In the name of continuity is the participation of the company in the International Trade Fair of Medicine and Hospital Technology in Düsseldorf, where the entire range of devices will be exhibited, with particular focus reserved for the therapeutic solutions ‘HIRO TT’ and ‘MiS’.
2019 is a year of milestones for ASA. After having officially inaugurated the new production plant, the company reaches another important milestone: 35 years of participation in Medica!
Since 1984, ASA has been taking part in the most important world exhibition for the medical sector, making it a platform for presenting its devices and an opportunity for development toward new markets. With over 120 thousand visitors of which 68% from Europe and 32% from other countries (Asia 59%, America 25%, Africa 14%, and Australia 2%), the fair represents a cornerstone in the internationalization strategies of the company, which, for the 2019 edition (18/21 November, Düsseldorf), makes the innovation-tradition duo its guideline.
“‘Innovation,’ explains Roberto Marchesini, ASA Managing Director, ‘for the technologies that define our therapies. Tradition, instead, for the historical nature of our company, which has always placed the well-being of the person at the centre of its business, focusing on research as the basis of development for increasingly effective, safe, and high-performance therapies.’
The therapeutic solutions will be indeed the true protagonists of the ASA exhibition space (stand 11A19), where people will be able to see the complete range of medical devices – Hilterapia®, MLS® Laser Therapy, and Qs PMT – with a specific focus reserved for ‘HIRO TT’ and ‘MiS’.

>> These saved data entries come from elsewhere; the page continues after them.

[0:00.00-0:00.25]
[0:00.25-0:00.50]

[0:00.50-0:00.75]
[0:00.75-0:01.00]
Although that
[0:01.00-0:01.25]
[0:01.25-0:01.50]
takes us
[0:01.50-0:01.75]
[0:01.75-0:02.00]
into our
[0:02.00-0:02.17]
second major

"HIRO TT" and "MiS": 2 solutions that change the laser therapy landscape
‘In TT and MiS,’ continues the Managing Director, ‘converge years of research that confirm the value of the therapeutic effects of our laser therapies with efficacy and safety. We have reserved a leading role for them at the stand, because they fully represent our growth and the solidity of our studies’ .
Specifically, MiS is the synthesis of the synchronized action of the MLS® pulse, from which it inherits the wavelengths, the proven efficacy and scientific evidence, and the pulsed power of Hilterapia®.

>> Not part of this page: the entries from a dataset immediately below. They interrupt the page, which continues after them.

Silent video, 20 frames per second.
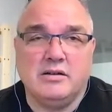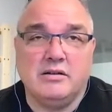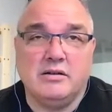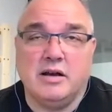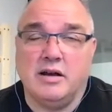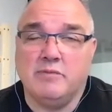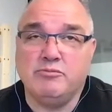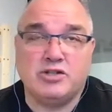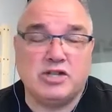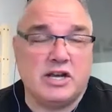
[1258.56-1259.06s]

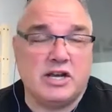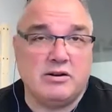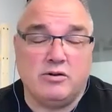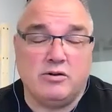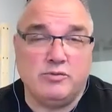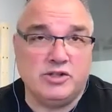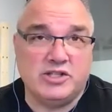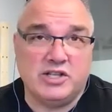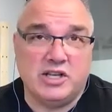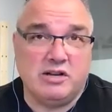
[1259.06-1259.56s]
I
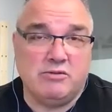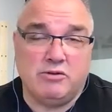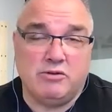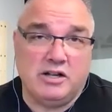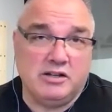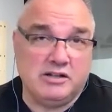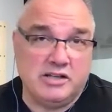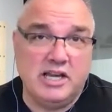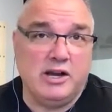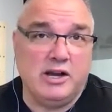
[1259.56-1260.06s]
almost said,
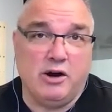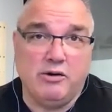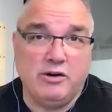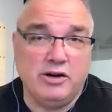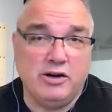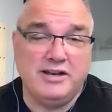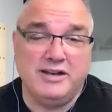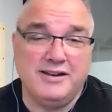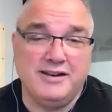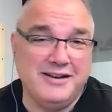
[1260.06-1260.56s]
well, ego,
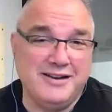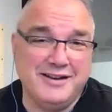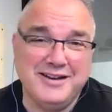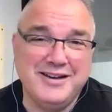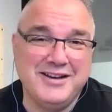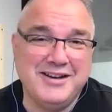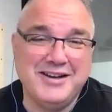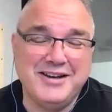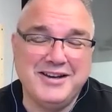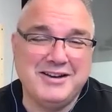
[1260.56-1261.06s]

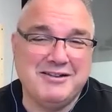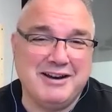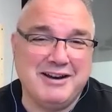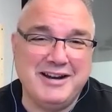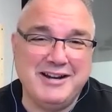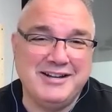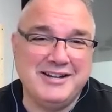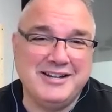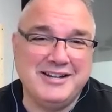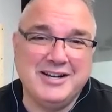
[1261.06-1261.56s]

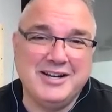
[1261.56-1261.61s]
right?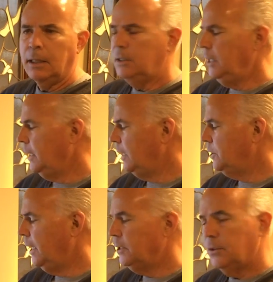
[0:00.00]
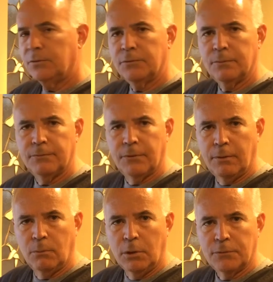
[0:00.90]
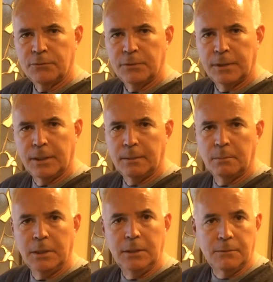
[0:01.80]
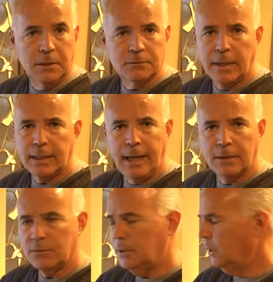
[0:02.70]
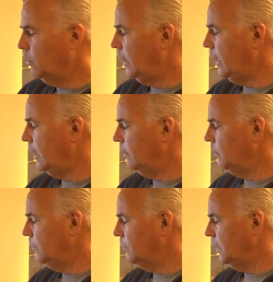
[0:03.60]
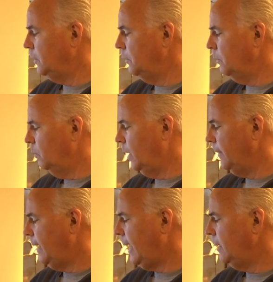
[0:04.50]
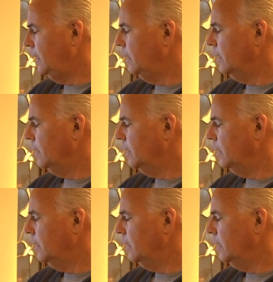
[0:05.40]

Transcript: the DNA changes for the worse um, lead to things like cancer and whatnot, and we certainly do want that.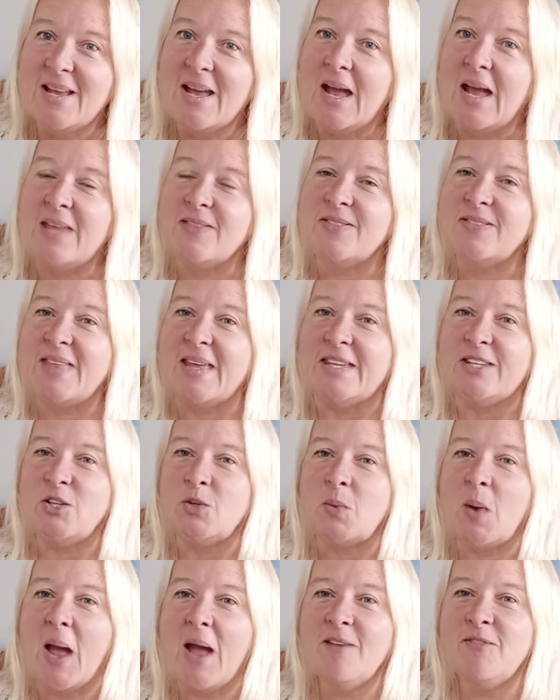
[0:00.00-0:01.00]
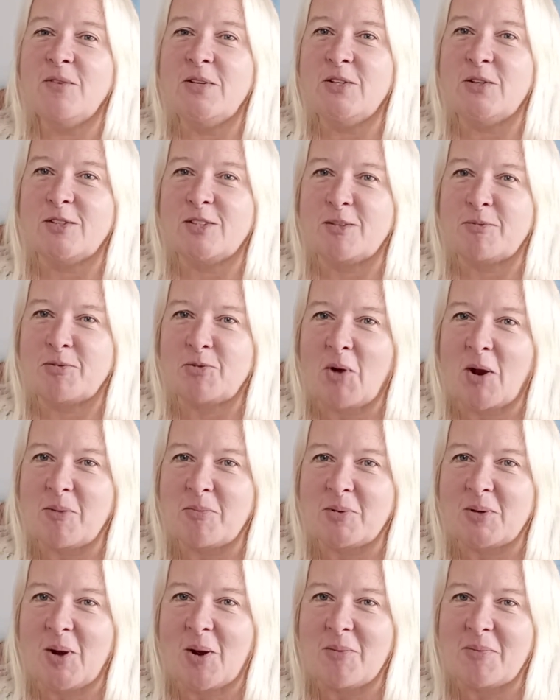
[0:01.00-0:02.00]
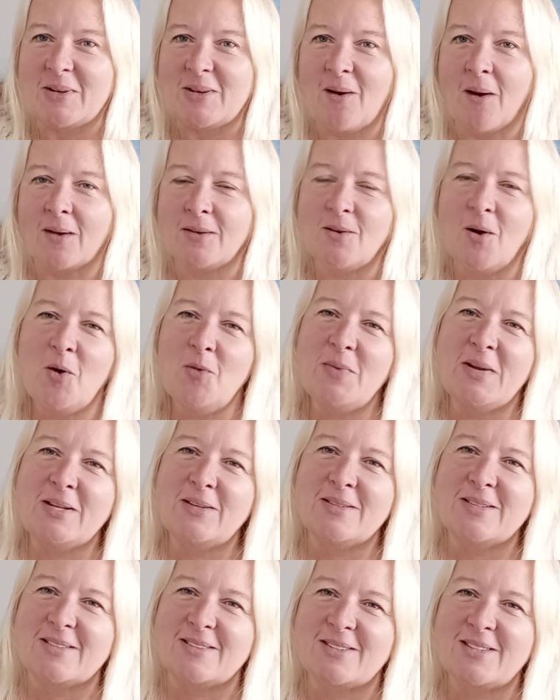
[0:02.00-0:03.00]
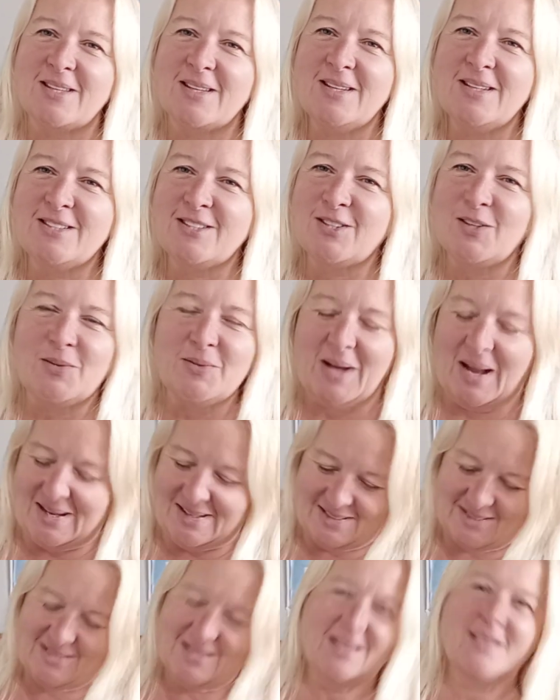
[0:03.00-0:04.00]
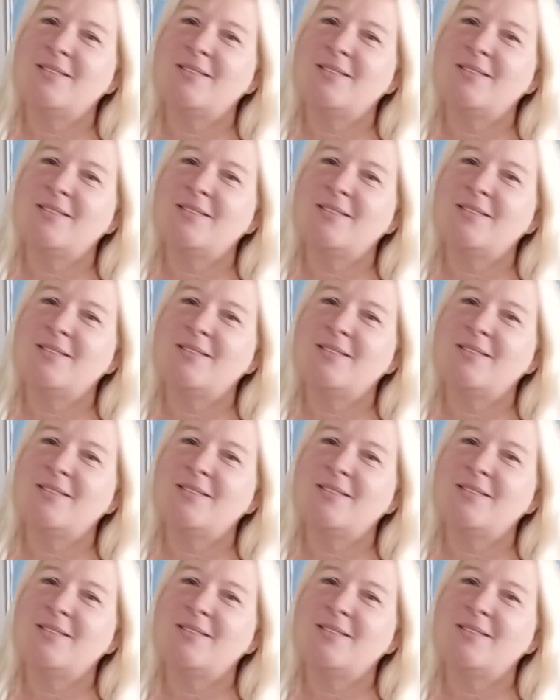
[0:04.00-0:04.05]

And thank you, every new subscriber coming on. Oh my goodness, it's so nice.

This makes it the starting point for the development of a new generation of therapeutic devices resulting from the technological and scientific know-how acquired by the company.

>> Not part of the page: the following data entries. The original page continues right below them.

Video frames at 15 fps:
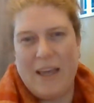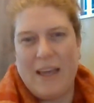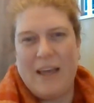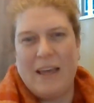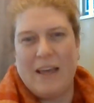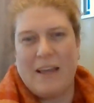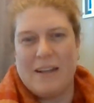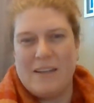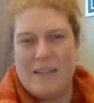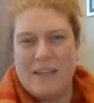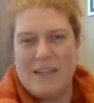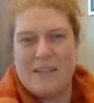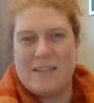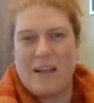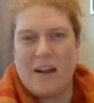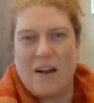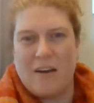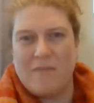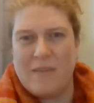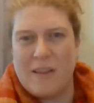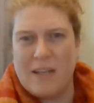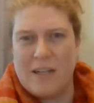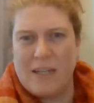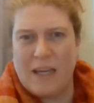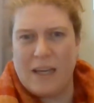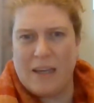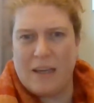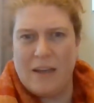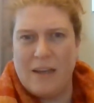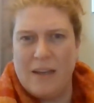And he set off for the day.
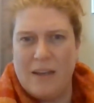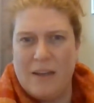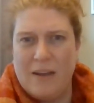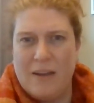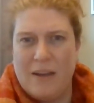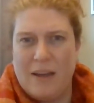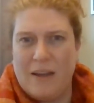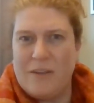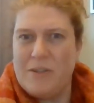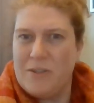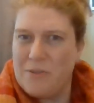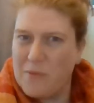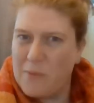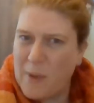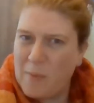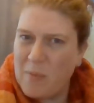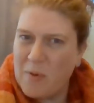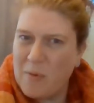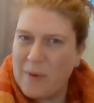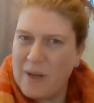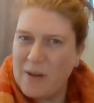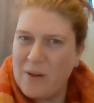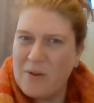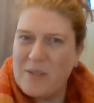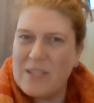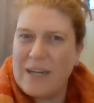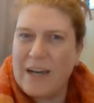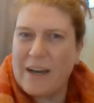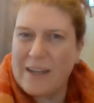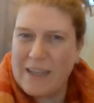And do you remember where
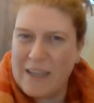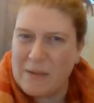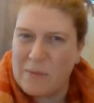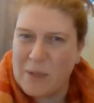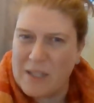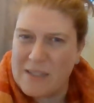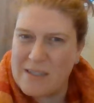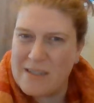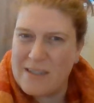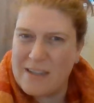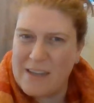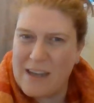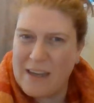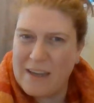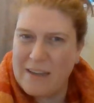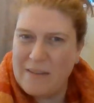Otaki was today?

HIRO TT, instead, inheriting all the peculiarities of Hilterapia® – first and foremost the quality of emission and clinical efficacy– and incorporating specific application methods, is its natural evolution. Founded on the principle of thermal exchange, synergistically combining the benefits of the SmartCooler refrigeration system and the pulsed Nd:YAG laser source of Hilterapia®, HIRO TT generates a dual and parallel treatment that produces clear and lasting results.
A complete interdisciplinary staff
What gives even more value to ASA’s participation in Medica is the professionalism of the staff at the stand.
‘For several years,’ explains Carlo Marchesini, Market Development Manager, ‘the various company divisions have been represented by specific reference professionals at the complete service of the visitors, customers, and distributors who come to visit us. We are recognized all over the world as manufactures of high-quality devices and this is the result of the work of a team that constantly grows every year and is composed of attentive professionals. Medica represents an opportunity for all our collaborators: in just four days you can “go around the world” and return to the headquarters with a good global overview of the sector in which we operate and with many ideas to share and discuss to grow together.’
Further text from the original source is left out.